My father served in the United States Air Force. When he returned from Vietnam he did not receive a hero’s welcome from anyone other than his own family. Not that he was expecting one. He resumed his active duty status at Lackland Air Force Base in San Antonio, Texas. Nothing was said about what he saw or what he did. We knew better than to ask.
Fast forward to 2020, we now take great pride in the young men and women who serve us overseas, who make huge sacrifices in order that we remain a free country. We applaud them as they walk down the street and the aisles of airplanes and buses. We thank them for their service even though we have no idea what they went through.
I wonder if the same will be true for health care providers after the pandemic. Will we stop to acknowledge their service to our country or will we scurry to get back to our old normal where we never gave them a thought unless we or one of our own needed care.
A colleague and friend Peggie Dickens, MA, LMCW, has a practice in counseling and coaching in Seattle, WA. Dickens works directly with health care providers, using Somatic Transformation, a body-centered, relational methodology based in interpersonal neural psychology, ancient wisdom, and the somatic-emotional lived experience, in short, the mind/body connection.
I asked if she noticed a shift or a mental toll on health care professionals given the pandemic? “For the most part I think providers feel that they’ve been trained for something like this their entire lives.
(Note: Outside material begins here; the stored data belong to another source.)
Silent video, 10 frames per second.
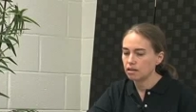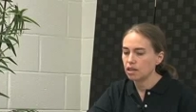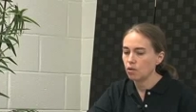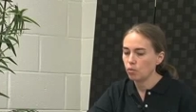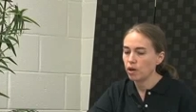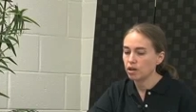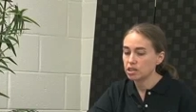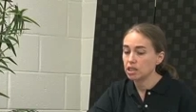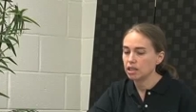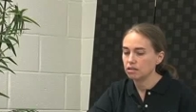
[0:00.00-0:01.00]
we are
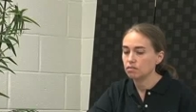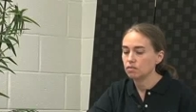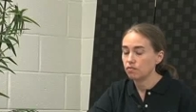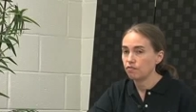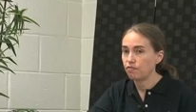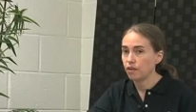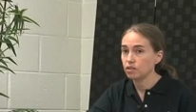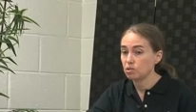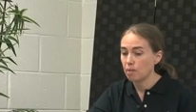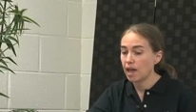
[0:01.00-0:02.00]
seeing
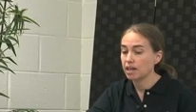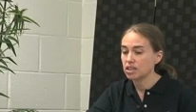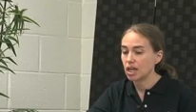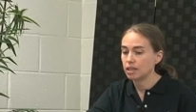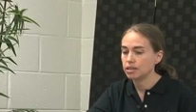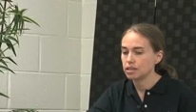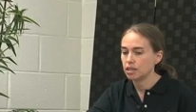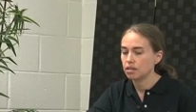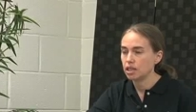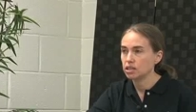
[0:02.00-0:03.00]
fairly dramatic changes
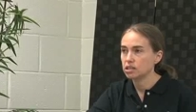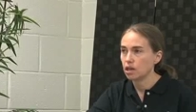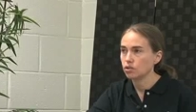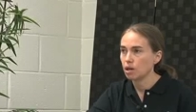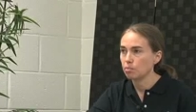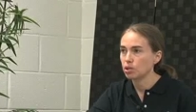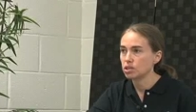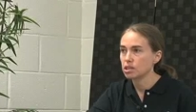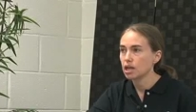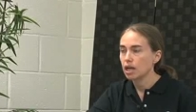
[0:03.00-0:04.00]
in cell
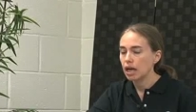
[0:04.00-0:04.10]
numbers.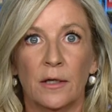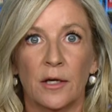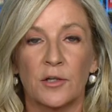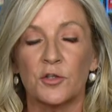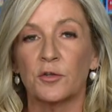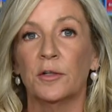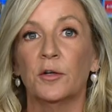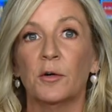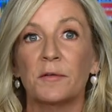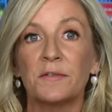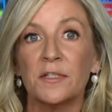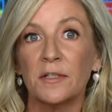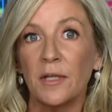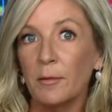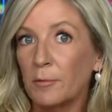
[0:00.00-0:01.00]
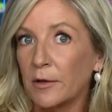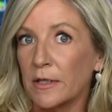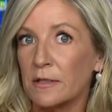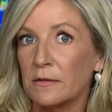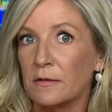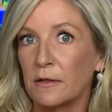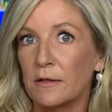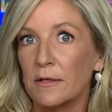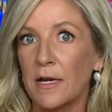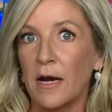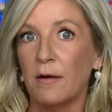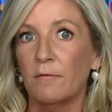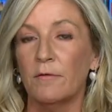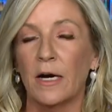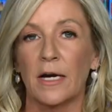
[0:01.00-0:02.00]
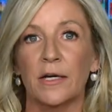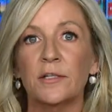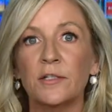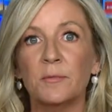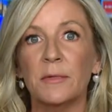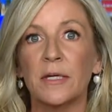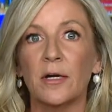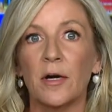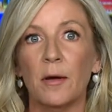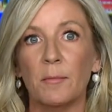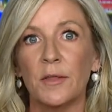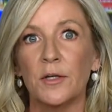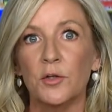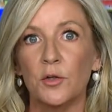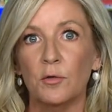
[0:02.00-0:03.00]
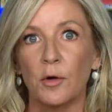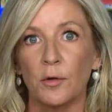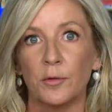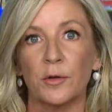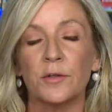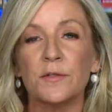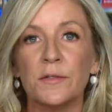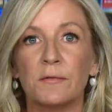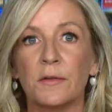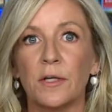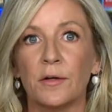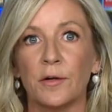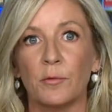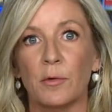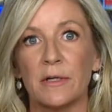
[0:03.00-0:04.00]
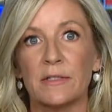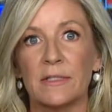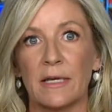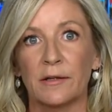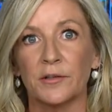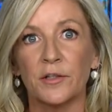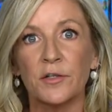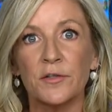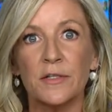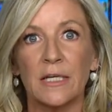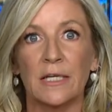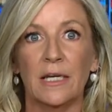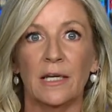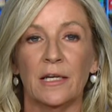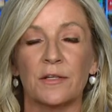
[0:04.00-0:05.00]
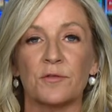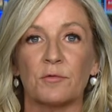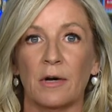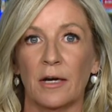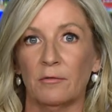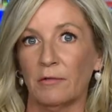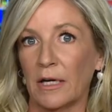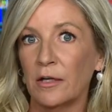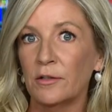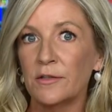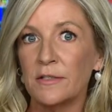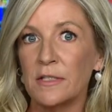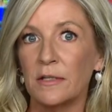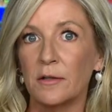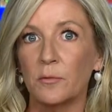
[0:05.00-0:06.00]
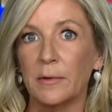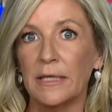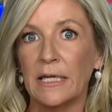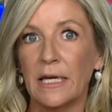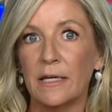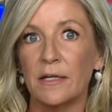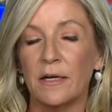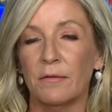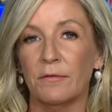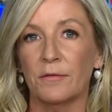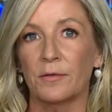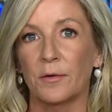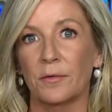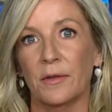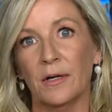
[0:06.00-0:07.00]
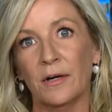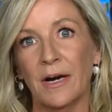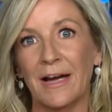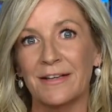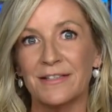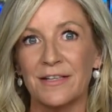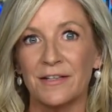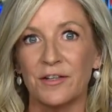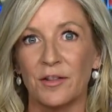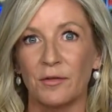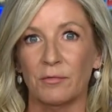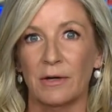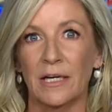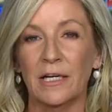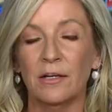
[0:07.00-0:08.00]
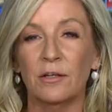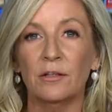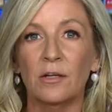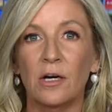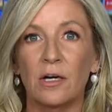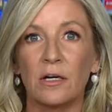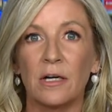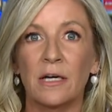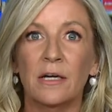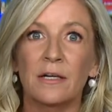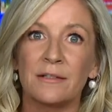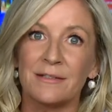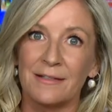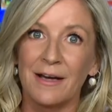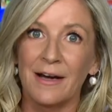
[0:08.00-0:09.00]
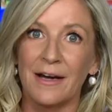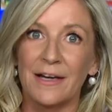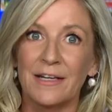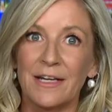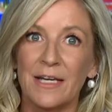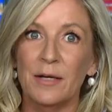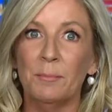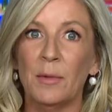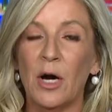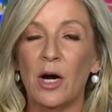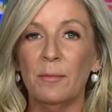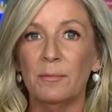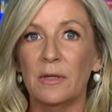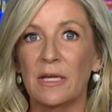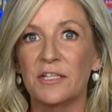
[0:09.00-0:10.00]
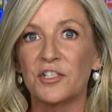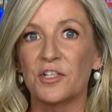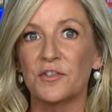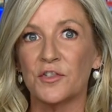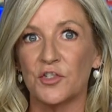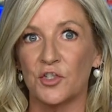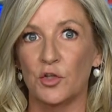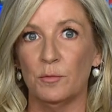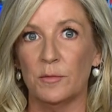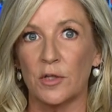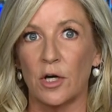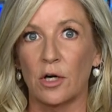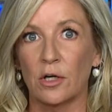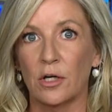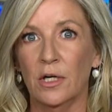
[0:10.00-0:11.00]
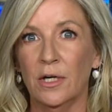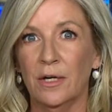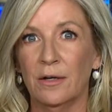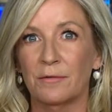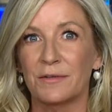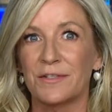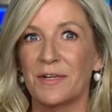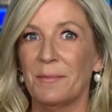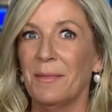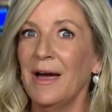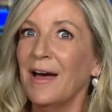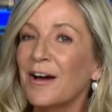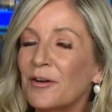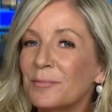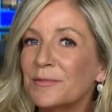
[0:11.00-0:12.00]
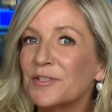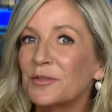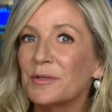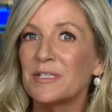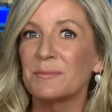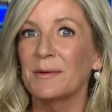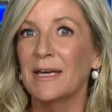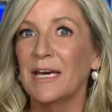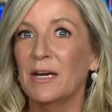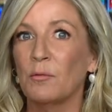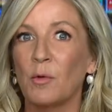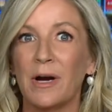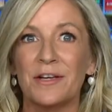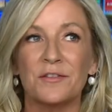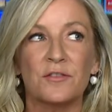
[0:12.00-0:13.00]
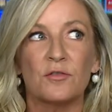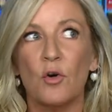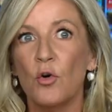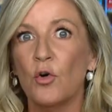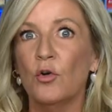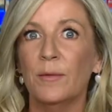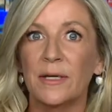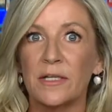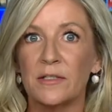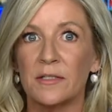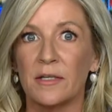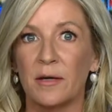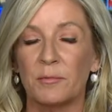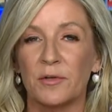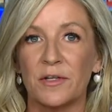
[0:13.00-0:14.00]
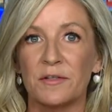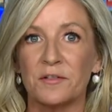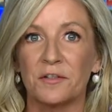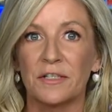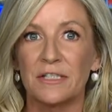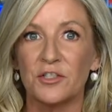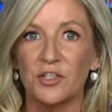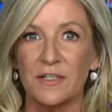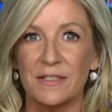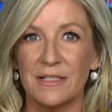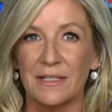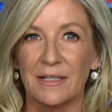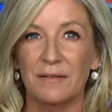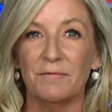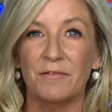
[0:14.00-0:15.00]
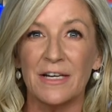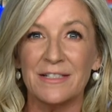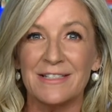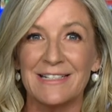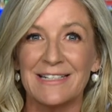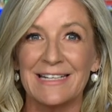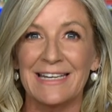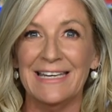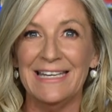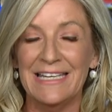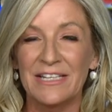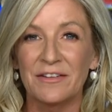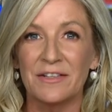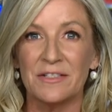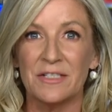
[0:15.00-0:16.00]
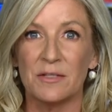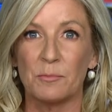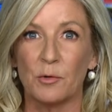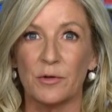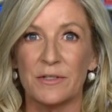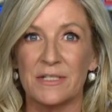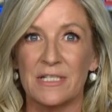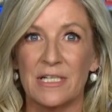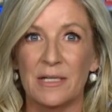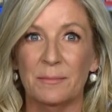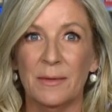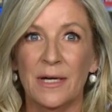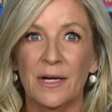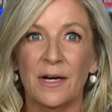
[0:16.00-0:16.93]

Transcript: A trio of celebrities are now vying to become the new owners of the Ottawa Senators. Canadians Ryan Reynolds and The Weeknd have thrown their hats into the ring alongside hip hop legend Snoop Dogg for some help to explain why so many celebrities are interested in investing in this sports team.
There’s a real sense of ‘let’s get this done, let’s figure this out.’ I think it’s confusing because they don’t have data based on their past experiences and other research.
So this is a challenge. And because of their high intelligence, they like the challenge. The load is hard. The load of the unknown is hard. The load of telehealth is hard. Trying to figure out the best possible next steps when there is no history.
And there is a lot of fatigue and yet, there is fun in the problem solving.
I spoke with a provider yesterday and their comment was, “this week is better, this week is better. I finally got color back into my face. I’m more rested.”
Dickens continued “This group of people are hardy and resilient. This is a challenge; they absolutely love challenges. But it’s also scary because they have their own families, they have their own health concerns. They deal with pain, anger, grief, lack of joy. When their basic needs are not intact. When clinicians cannot show up as their best self or they go off the rails with no place to turn, the result will be poor patient outcomes.
That’s one of the beauties of doing work somatically. If we can process the problem and get it out of our bodies at some point, it’ll be less triggering as the time goes forward. We think we rely on our mind but we really have the answers in our body. When those two are connected, healing can take place.”
But I also think that, knowledge is power, and we don’t have the knowledge.
By acquiring the knowledge and data, we begin to understand how to cope medically and spiritually. But it can also feel that we are moving too fast and we didn’t plan ahead.
“These are unprecedented times. There’s no roadmap. We’re facing conversations that we never expected—or wanted—to have,” said Dr. Anthony Back, Co-Founder of VitalTalks, Co-Director of Cambia Palliative Care Center of Excellence at the University of Washington during a recent Schwartz Center for Compassionate Health Care webinar entitled Communication in the Age of COVID.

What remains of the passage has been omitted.